The report notes that since 1995 the amount of dissolved reactive phosphorus entering Lake Erie from the Maumee River has increased 218 percent.
Melinda Koslow, Regional Manager for the NWF says the algal blooms are created when heavy rainfall washes excess fertilizer and manure off fields, and into waterways.
“These thick green mats of algae are not only unsightly they are a huge problem. Harmful algal blooms can even sicken or even kill people or pets. They can harm wildlife, hurt outdoor recreational opportunities like swimming and cost municipalities more money to treat drinking water,” says Koslow.
Koslow says western New York’s shoreline on Lake Erie is relatively safe, but the threat can spread with algal blooms already reaching Cleveland. She says the report is a wake-up call for local, state and federal officials to come up with solutions, and provide stronger support for the restoration of wetland areas.

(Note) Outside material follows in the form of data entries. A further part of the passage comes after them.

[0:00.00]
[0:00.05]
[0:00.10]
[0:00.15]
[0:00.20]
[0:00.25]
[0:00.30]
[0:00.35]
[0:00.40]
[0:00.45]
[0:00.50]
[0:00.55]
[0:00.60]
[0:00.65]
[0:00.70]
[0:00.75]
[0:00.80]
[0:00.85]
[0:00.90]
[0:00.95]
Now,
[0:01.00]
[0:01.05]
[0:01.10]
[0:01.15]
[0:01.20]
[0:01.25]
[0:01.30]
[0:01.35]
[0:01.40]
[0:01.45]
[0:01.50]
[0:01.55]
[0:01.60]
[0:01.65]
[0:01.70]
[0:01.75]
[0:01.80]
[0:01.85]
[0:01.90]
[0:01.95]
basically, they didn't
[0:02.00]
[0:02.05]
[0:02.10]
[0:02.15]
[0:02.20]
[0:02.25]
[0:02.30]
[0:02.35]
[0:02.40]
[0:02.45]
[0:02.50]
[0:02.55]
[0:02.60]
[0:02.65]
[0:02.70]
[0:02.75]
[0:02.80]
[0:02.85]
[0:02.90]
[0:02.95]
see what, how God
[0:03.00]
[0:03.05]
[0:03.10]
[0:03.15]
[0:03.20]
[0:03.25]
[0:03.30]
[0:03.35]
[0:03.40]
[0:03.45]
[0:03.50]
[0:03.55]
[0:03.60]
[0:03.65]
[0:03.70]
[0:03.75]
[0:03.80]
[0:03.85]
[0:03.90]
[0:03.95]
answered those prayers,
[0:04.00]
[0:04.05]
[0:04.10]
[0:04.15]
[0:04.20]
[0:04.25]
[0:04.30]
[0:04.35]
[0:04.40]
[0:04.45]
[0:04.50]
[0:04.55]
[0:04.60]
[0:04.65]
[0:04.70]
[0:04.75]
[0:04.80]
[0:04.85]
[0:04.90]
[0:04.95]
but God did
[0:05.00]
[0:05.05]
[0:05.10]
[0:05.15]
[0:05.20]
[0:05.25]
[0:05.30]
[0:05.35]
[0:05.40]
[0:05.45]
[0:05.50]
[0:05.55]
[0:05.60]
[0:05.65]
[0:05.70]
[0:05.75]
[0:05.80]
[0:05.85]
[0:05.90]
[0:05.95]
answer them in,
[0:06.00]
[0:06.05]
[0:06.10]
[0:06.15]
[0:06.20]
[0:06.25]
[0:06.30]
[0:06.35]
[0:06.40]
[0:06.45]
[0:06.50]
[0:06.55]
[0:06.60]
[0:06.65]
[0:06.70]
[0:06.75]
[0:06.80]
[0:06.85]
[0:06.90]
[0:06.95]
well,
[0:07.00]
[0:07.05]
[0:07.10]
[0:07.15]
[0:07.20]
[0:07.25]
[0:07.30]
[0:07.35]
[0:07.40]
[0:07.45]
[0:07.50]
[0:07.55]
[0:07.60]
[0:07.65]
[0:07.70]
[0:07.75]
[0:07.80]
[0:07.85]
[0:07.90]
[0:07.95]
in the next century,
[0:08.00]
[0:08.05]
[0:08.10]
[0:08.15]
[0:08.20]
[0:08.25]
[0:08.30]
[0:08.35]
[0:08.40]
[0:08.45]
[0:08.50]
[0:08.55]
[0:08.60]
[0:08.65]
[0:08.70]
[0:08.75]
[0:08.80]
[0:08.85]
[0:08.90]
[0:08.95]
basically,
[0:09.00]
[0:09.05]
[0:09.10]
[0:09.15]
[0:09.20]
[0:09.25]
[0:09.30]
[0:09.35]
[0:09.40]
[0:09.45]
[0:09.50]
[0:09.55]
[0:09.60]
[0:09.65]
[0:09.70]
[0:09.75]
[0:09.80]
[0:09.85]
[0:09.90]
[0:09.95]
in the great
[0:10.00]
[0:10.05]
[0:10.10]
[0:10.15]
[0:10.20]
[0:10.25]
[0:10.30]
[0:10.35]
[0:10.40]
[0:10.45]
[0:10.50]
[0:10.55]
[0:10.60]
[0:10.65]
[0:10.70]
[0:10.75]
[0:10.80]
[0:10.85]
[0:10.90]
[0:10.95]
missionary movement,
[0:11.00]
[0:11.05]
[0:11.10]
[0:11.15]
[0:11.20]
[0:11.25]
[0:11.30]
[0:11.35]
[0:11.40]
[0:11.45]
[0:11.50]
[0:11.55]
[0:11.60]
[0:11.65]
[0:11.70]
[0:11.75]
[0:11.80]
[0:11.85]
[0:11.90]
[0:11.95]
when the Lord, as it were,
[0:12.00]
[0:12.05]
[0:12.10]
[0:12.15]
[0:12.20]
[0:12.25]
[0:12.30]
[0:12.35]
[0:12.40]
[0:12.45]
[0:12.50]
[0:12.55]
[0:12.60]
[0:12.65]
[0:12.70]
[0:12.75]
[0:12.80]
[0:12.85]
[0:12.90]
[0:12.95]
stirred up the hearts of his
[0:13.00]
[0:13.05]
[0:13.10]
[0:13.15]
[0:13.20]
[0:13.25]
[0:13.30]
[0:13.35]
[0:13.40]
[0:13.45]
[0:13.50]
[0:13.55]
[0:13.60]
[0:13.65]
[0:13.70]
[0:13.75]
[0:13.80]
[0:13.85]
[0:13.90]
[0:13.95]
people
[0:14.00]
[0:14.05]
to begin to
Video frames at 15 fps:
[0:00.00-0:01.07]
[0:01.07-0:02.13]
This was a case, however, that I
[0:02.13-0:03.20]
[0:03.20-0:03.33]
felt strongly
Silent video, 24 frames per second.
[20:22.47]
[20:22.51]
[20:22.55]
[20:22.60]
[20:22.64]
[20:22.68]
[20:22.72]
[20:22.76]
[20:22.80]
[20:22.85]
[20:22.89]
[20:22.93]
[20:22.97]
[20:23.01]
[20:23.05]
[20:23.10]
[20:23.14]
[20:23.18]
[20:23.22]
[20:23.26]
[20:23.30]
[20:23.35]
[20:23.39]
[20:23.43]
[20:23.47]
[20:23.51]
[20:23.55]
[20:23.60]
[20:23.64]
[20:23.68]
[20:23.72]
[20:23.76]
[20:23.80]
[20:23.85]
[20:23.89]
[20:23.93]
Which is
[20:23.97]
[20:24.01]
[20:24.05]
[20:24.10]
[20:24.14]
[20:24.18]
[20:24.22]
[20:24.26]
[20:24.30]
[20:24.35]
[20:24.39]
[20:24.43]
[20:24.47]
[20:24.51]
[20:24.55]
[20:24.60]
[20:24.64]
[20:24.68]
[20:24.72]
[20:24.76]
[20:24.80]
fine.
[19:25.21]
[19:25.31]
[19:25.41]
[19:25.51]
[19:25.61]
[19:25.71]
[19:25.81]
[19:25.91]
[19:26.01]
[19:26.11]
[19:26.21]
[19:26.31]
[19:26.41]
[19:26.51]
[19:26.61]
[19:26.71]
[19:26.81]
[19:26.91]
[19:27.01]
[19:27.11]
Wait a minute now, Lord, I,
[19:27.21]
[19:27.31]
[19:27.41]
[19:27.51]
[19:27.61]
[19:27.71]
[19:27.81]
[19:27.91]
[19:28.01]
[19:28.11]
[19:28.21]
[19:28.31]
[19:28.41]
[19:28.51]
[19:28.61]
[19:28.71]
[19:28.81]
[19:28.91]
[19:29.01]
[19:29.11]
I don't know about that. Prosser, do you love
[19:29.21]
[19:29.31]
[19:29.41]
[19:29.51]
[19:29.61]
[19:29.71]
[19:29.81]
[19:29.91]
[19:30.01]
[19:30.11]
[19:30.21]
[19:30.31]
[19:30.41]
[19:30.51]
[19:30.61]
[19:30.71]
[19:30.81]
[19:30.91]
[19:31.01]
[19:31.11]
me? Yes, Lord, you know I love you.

“The basin only has 5 percent of the wetlands it used to have pre-settlement, so it’s really, really small, but were bringing those back to life and that will help filter some of the nutrients coming down the pipe,” says Koslow.
Senior research scientist at the National Center for Water Quality Research at Heidelberg University, Peter Richards says a big part of the solution will be additional research to find out where the phosphorus waste is coming from.
Director of the Graham Environmental Sustainability Institute Don Scavia contributed to the report. He says it’s also important to insert a clause into the Farm Bill that would require farmers to participate in conservation studies in order to access crop insurance and subsidies.